** Provided entries follows **
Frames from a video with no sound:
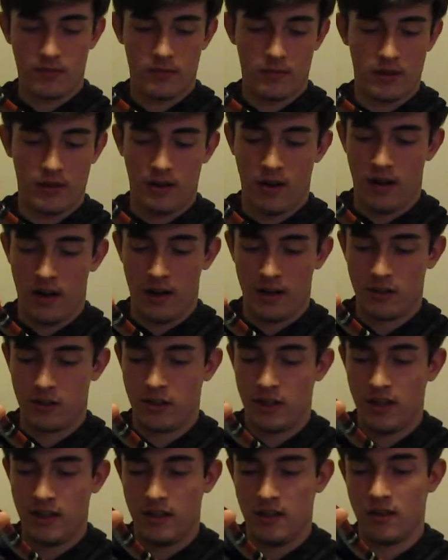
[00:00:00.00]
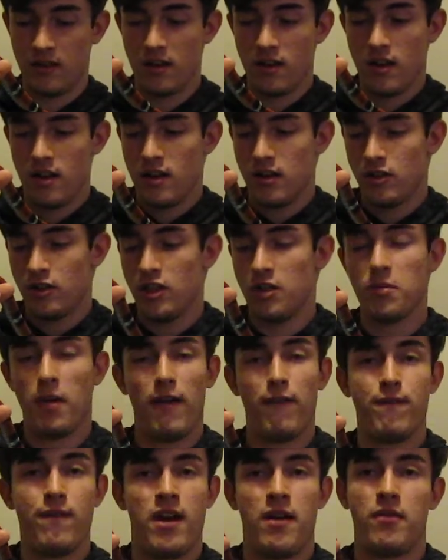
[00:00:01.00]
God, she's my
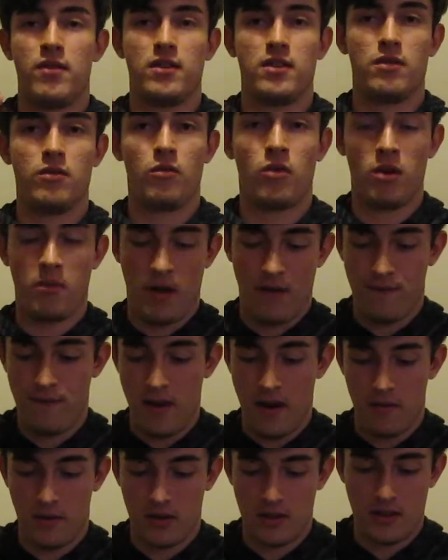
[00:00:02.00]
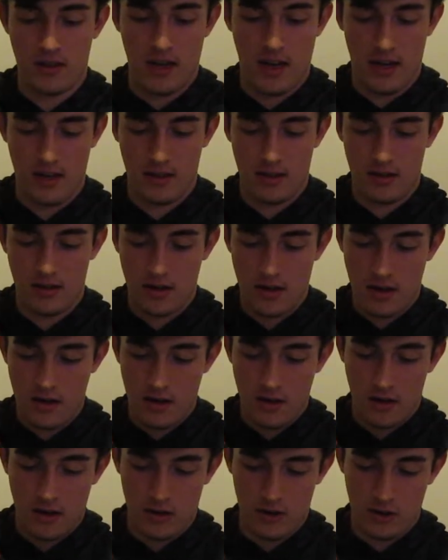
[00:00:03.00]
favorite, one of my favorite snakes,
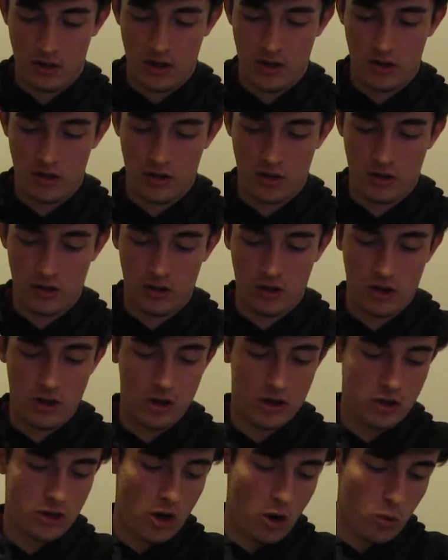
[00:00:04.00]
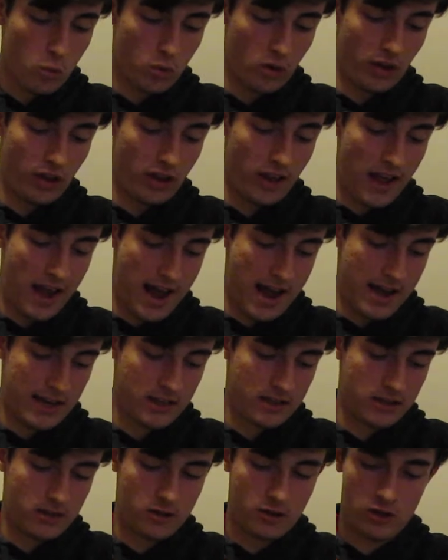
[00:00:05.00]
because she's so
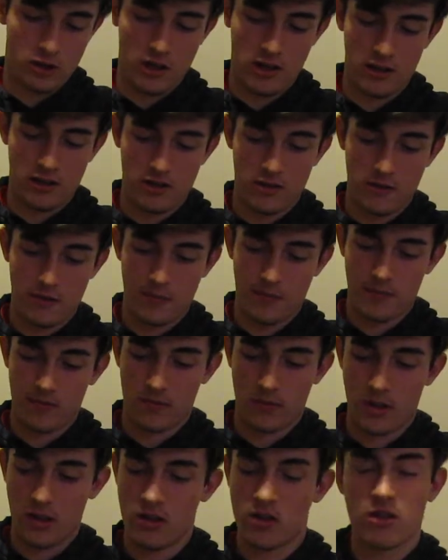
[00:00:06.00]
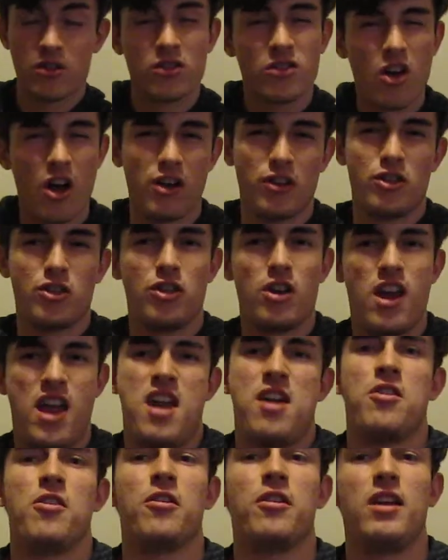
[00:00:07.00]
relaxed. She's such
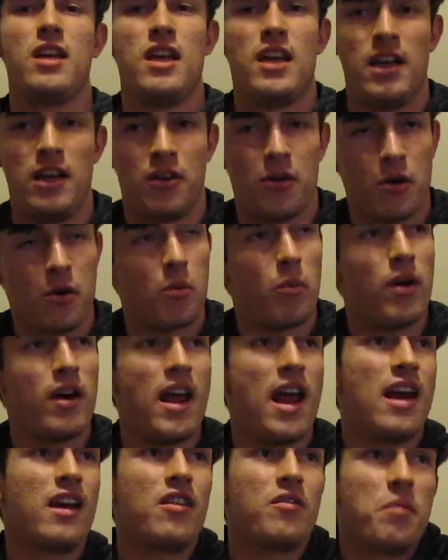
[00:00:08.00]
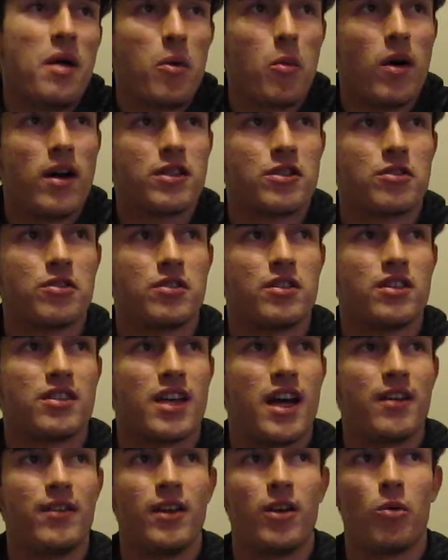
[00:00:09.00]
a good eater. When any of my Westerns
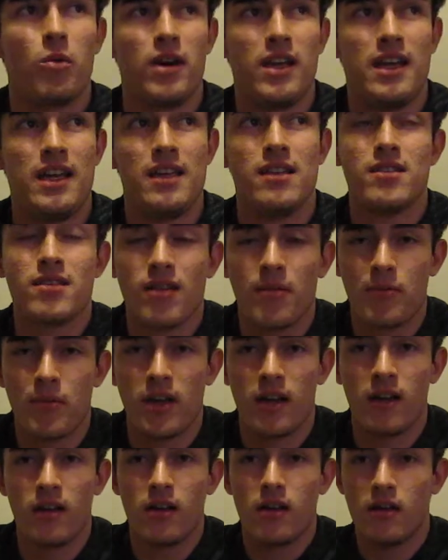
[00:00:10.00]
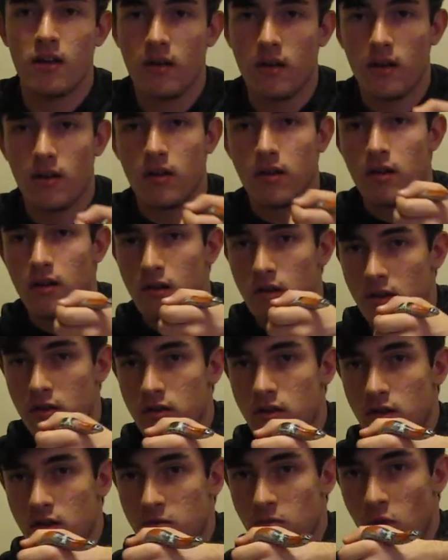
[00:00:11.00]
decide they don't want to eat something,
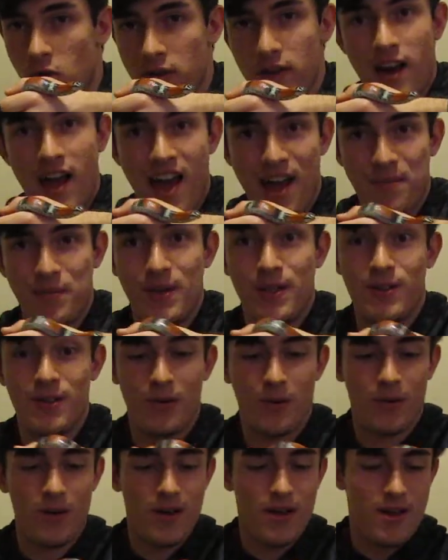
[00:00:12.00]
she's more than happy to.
** End of Provided entries **
Task brief: Each line above must be set down exactly, though no picture should be carried over.

Output:
Frames from a video with no sound:
[00:00:00.00]
[00:00:01.00]
God, she's my
[00:00:02.00]
[00:00:03.00]
favorite, one of my favorite snakes,
[00:00:04.00]
[00:00:05.00]
because she's so
[00:00:06.00]
[00:00:07.00]
relaxed. She's such
[00:00:08.00]
[00:00:09.00]
a good eater. When any of my Westerns
[00:00:10.00]
[00:00:11.00]
decide they don't want to eat something,
[00:00:12.00]
she's more than happy to.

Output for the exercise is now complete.